The service compares the customer-provided billing address with the address on file at the issuing bank. A mismatch between these addresses may indicate fraud. Basic Smart Authorization interprets the results of the Address Verification Service. You can use its settings to decline transactions with any or all of these address verification results:
Partial address match. Either the street address or the postal code matches.
No address match. Neither the street address nor the postal code matches.
If you do not use the Smart Authorization settings for the address verification tests, and you request a sale (authorization and capture), your orders will be processed regardless of the address verification results, and you will not be notified of the address verification results.
Service not available. The Address Verification Service is not working or is not supported.
Card issued outside of the United States.
Card Verification Number
The card verification number (CVN) is a three- or four-digit number printed on most credit cards helps to prove that the customer has physical possession of the card, and that the card is valid. The table below gives the details for the cards accepted in the Virtual Terminal.
 
Visa
Card Verification Value (CVV2)
Back of card: if present, 3 digits in the signature area to the right of the card number.
MasterCard
Card Verification Code (CVC2)
Back of card: if present, 3 digits in the signature area to the right of the card number.
American Express
Card Identification Number (CID)
Front of card: 4 digits on the right above the card number.
Discover
Card Identification Number (CID)
Back of card: if present, 3 digits in the signature area to the right of the card number.
Diners Club
Card Verification Value (CVV)
Back of card: 3 digits in the signature area.
JCB
Card Verification Number (CVN)
Front of card: 4 digits on the left below the card number.
This number, which is never printed on credit card receipts, is a security feature that helps ensure that your customer has physical possession of the card. The issuing bank compares the customer-provided number with the number it has on file. A mismatch may indicate fraud. If you want to check this number, ask your customers to provide the number with the credit card number when you request authorization.
The following illustration shows how a card verification number appears on the back of a credit card.
You can decline transactions with any of these card verification results:
Card verification number not matched.
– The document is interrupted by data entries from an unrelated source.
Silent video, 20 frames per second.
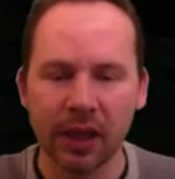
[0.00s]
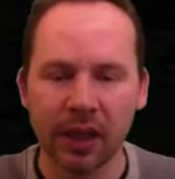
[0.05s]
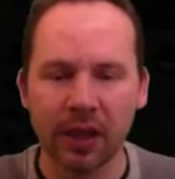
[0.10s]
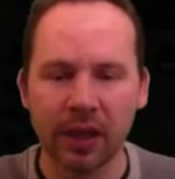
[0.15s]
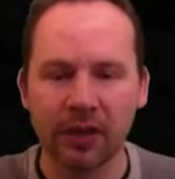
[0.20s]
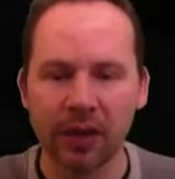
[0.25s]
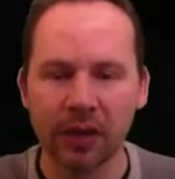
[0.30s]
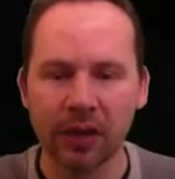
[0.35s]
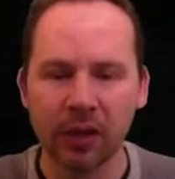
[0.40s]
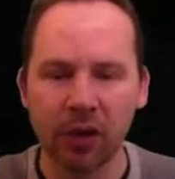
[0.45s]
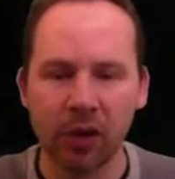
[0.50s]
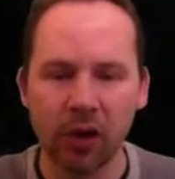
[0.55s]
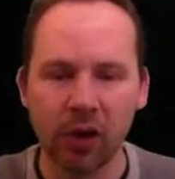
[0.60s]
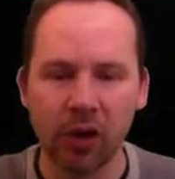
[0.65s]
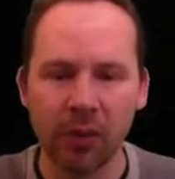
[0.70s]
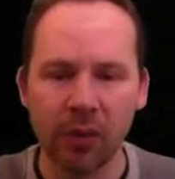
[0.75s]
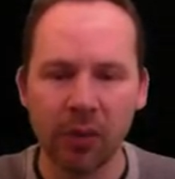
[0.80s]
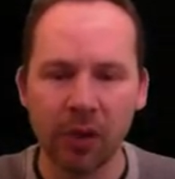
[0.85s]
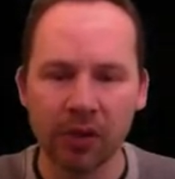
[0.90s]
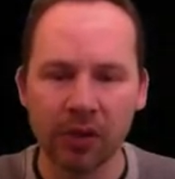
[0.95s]
Found a whole
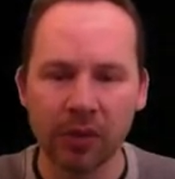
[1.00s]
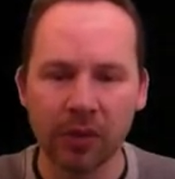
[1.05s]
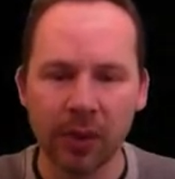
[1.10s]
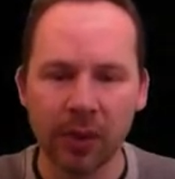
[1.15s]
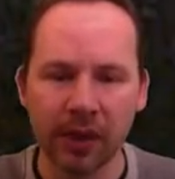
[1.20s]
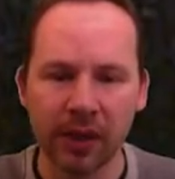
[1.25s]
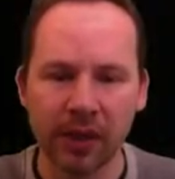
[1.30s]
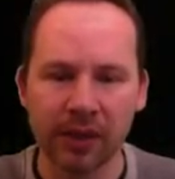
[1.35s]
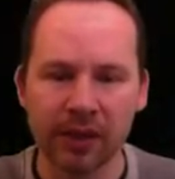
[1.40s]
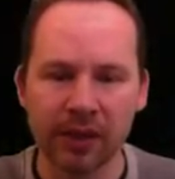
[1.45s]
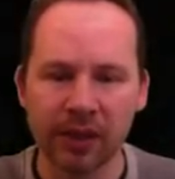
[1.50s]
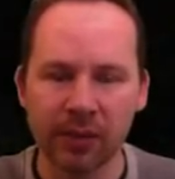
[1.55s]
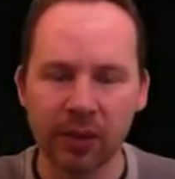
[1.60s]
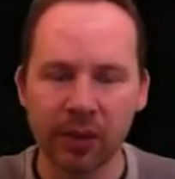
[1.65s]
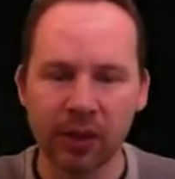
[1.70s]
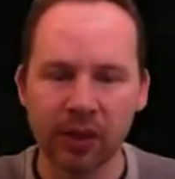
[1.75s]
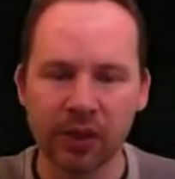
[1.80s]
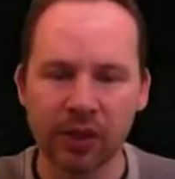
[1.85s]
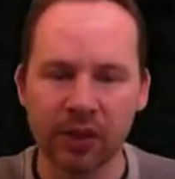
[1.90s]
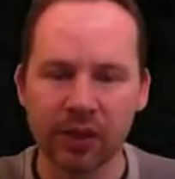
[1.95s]
bunch of ways in
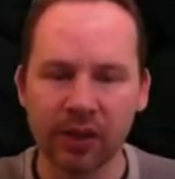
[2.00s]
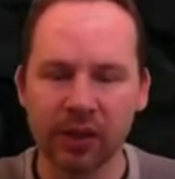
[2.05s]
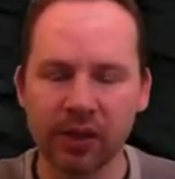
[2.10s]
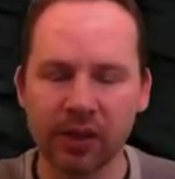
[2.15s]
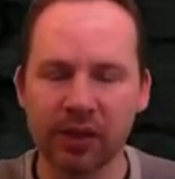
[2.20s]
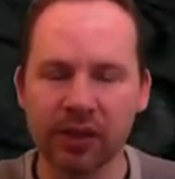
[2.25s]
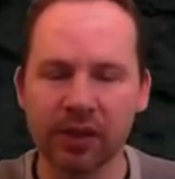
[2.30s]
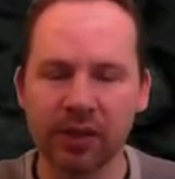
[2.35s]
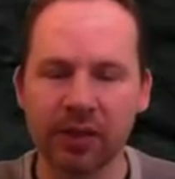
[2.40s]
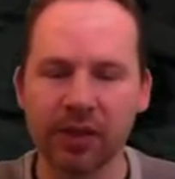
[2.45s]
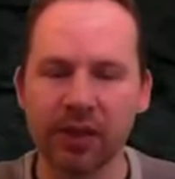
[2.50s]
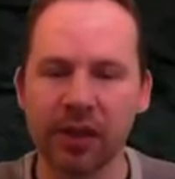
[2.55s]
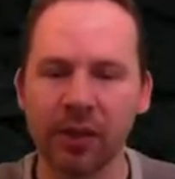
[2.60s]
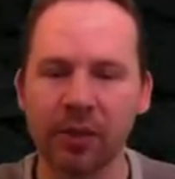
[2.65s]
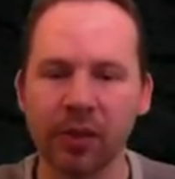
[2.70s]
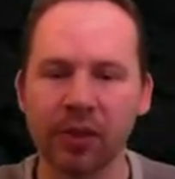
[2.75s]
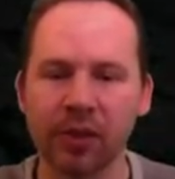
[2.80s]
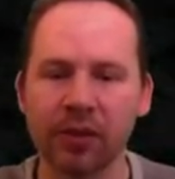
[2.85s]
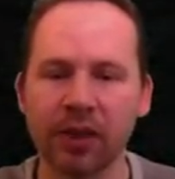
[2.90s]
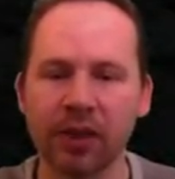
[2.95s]
which some
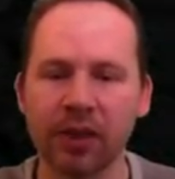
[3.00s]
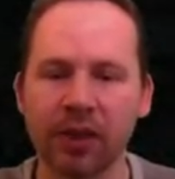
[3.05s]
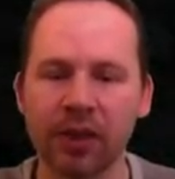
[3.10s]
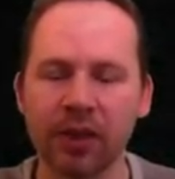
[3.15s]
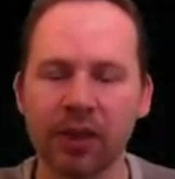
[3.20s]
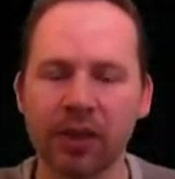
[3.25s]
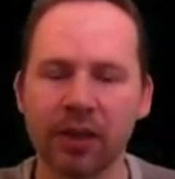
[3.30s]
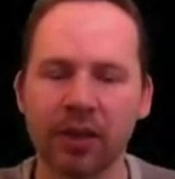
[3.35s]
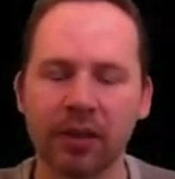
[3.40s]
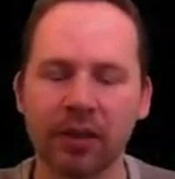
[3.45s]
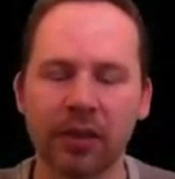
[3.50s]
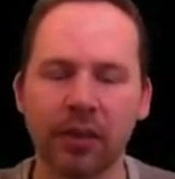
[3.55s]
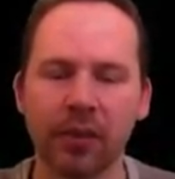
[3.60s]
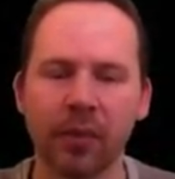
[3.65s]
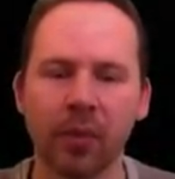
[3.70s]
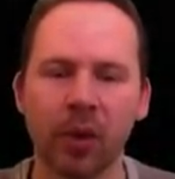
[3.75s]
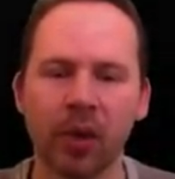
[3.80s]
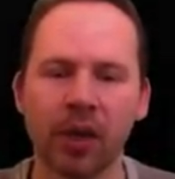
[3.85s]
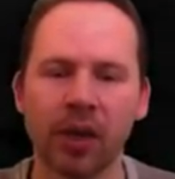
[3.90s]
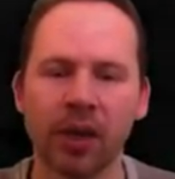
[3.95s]
of the
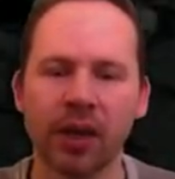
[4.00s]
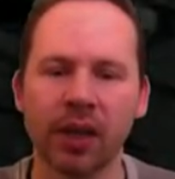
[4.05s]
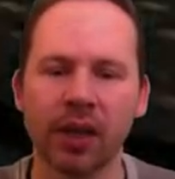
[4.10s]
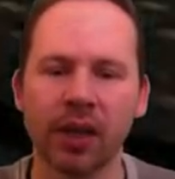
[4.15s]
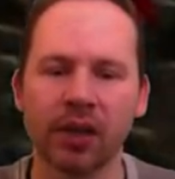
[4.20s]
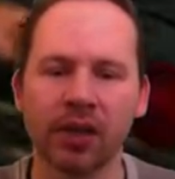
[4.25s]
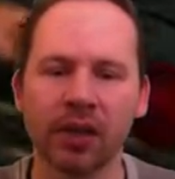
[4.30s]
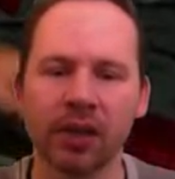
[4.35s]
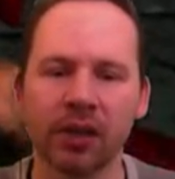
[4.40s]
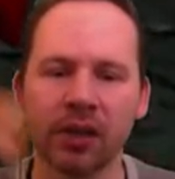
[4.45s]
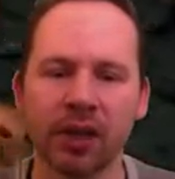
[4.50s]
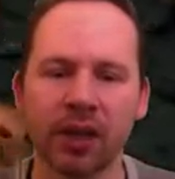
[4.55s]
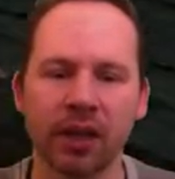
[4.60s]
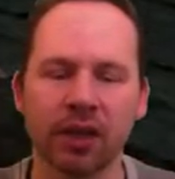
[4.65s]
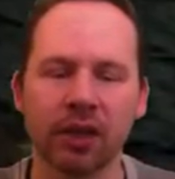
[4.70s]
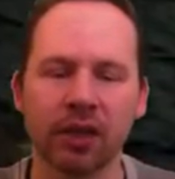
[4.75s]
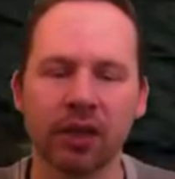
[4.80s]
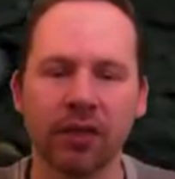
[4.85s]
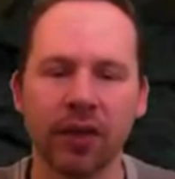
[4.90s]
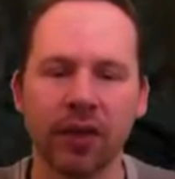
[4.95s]
modern engines are
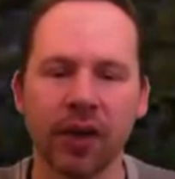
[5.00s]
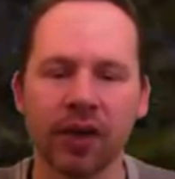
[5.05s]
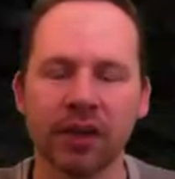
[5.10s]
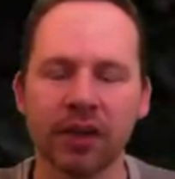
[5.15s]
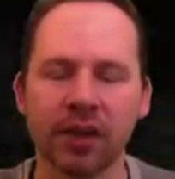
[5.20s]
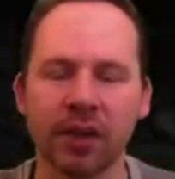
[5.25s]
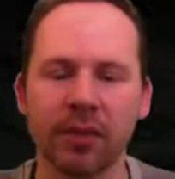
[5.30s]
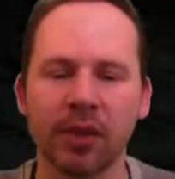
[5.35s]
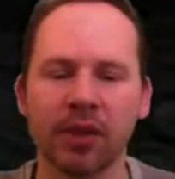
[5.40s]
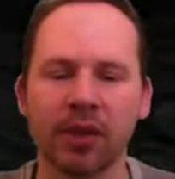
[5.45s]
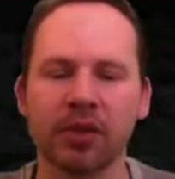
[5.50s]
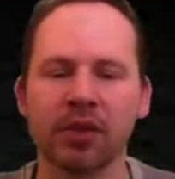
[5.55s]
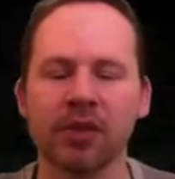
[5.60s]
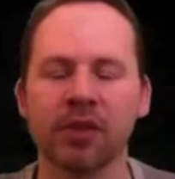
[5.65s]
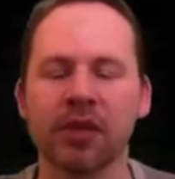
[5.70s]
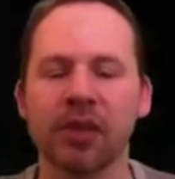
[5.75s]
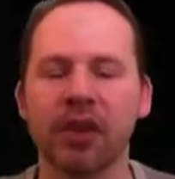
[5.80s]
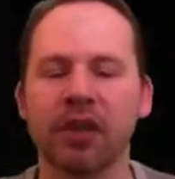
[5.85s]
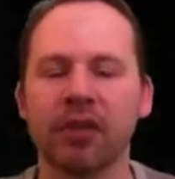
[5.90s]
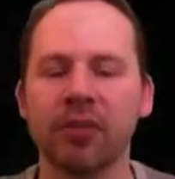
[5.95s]
actually fixing a bunch of
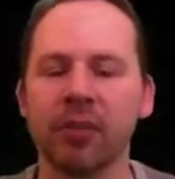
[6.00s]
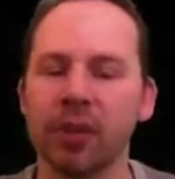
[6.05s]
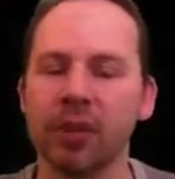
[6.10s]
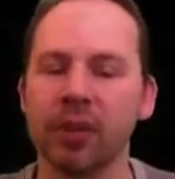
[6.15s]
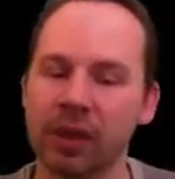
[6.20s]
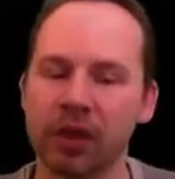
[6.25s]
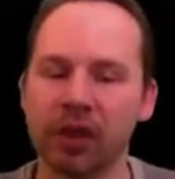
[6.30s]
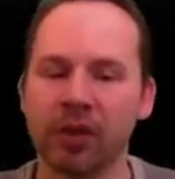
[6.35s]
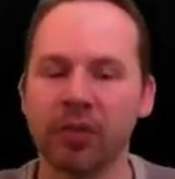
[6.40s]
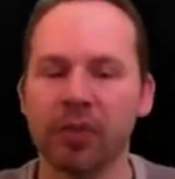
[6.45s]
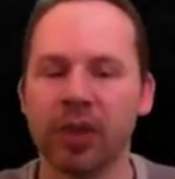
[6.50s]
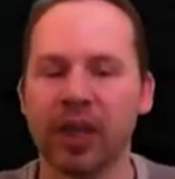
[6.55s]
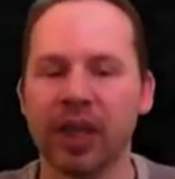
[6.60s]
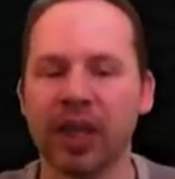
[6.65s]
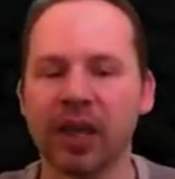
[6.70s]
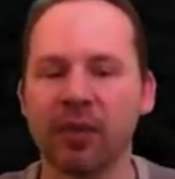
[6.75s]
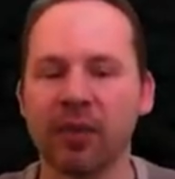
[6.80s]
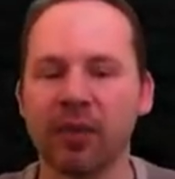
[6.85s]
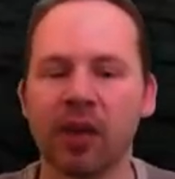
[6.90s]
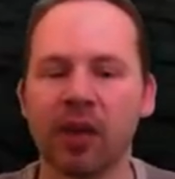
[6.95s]
stuff, but actually
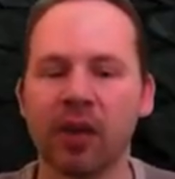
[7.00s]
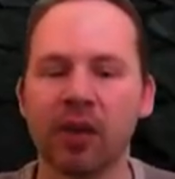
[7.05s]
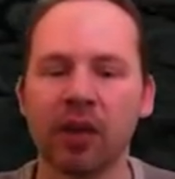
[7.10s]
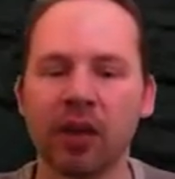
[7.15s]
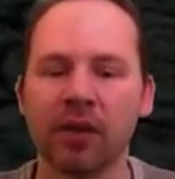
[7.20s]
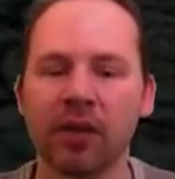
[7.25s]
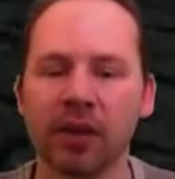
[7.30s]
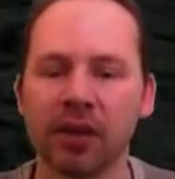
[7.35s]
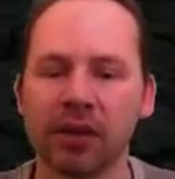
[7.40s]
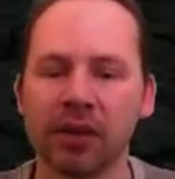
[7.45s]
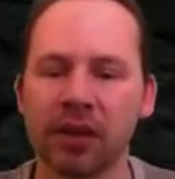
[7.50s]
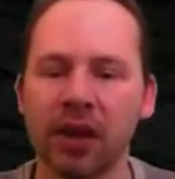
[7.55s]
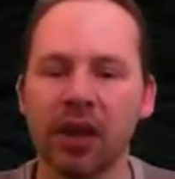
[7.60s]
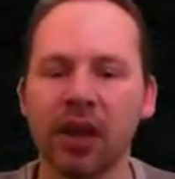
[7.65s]
breaking my old levels.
The number that the customer provided does not match the number on the card.
Card verification number system unavailable. The card verification check is not working or is not available for this card type.
Card verification number not submitted. A number is printed on the card, but the customer did not provide it.
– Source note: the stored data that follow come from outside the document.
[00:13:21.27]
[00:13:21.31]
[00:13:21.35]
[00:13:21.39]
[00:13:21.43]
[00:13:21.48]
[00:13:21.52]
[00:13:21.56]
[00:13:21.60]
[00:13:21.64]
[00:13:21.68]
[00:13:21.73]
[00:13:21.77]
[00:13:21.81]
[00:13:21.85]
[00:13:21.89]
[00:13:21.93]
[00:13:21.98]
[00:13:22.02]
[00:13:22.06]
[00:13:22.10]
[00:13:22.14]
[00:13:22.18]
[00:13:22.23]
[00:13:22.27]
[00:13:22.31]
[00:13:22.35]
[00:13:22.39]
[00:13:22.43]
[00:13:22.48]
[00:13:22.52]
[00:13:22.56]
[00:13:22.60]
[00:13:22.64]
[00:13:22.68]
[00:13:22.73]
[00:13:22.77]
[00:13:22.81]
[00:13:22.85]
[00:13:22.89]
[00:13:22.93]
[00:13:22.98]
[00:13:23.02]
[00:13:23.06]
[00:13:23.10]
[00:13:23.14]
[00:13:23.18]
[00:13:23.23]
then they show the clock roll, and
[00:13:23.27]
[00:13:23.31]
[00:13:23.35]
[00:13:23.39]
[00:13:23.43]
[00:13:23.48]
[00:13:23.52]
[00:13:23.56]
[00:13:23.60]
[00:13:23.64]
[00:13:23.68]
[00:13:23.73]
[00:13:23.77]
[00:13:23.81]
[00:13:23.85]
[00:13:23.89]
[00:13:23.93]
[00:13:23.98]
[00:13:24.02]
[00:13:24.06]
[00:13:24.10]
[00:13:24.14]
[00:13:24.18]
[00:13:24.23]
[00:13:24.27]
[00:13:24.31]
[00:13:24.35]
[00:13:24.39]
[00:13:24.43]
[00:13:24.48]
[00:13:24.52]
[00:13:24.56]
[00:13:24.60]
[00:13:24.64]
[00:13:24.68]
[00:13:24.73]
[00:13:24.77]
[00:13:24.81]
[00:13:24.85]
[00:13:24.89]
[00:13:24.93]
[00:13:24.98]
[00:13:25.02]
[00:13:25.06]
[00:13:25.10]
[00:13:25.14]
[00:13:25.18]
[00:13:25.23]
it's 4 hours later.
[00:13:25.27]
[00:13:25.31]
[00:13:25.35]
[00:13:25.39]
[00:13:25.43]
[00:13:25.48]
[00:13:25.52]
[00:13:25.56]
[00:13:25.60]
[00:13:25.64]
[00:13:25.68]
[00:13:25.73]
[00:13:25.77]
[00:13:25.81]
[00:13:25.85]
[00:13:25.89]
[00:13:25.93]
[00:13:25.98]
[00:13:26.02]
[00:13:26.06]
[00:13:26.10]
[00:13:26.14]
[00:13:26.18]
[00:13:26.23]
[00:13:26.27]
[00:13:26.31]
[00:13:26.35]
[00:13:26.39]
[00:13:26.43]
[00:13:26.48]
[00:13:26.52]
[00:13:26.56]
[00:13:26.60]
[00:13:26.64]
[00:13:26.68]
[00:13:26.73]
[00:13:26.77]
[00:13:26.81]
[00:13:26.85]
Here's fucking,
Card verification not supported by the card issuing bank.
Transaction Amount
You can choose the maximum dollar amount to allow in a single authorization. If a customer attempts to make a purchase for more than this amount, the authorization will be declined.
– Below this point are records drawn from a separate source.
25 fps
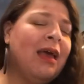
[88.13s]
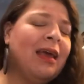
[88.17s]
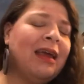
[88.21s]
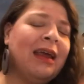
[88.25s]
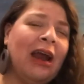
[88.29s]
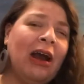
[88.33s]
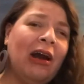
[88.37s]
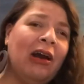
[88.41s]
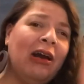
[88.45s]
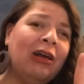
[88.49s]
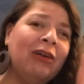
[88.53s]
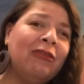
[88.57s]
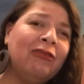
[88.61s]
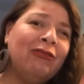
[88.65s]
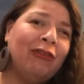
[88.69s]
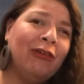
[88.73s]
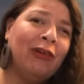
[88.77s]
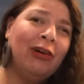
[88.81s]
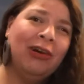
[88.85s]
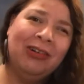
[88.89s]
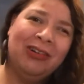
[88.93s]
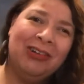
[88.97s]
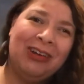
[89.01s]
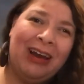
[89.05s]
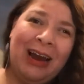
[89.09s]
Carolyn
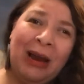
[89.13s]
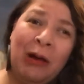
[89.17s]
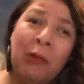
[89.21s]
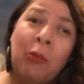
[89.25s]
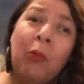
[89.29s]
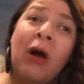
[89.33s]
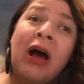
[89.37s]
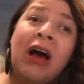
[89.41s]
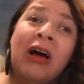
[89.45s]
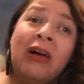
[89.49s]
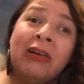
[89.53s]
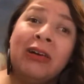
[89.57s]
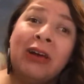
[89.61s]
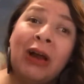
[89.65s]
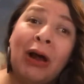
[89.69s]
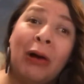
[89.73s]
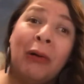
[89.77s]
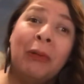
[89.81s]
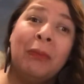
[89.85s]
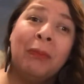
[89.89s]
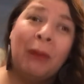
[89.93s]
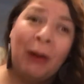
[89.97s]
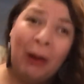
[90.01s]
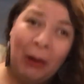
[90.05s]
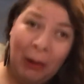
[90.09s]
Forche,
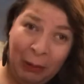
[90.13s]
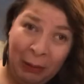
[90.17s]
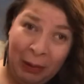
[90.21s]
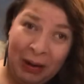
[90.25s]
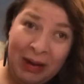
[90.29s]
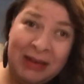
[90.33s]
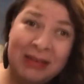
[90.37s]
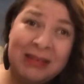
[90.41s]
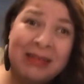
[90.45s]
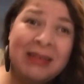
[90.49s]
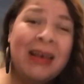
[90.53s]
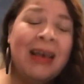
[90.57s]
well-known poet,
Advanced Smart Authorization Features
In addition, if you are signed up for Advanced Smart Authorization, you can use additional fraud control tools. Advanced Smart Authorization performs additional tests on each order to identify all of the following conditions, which increase an order’s risk:
Obscenities or nonsensical input, such as the customer’s last name entered as zqmmz.
Billing or shipping address not verified or that do not match.
USA PATRIOT Act compliance. The person or organization placing the order or the country in the shipping address are on a list of denied parties or places to whom the United States prohibits commercial sale according to the USA PATRIOT Act.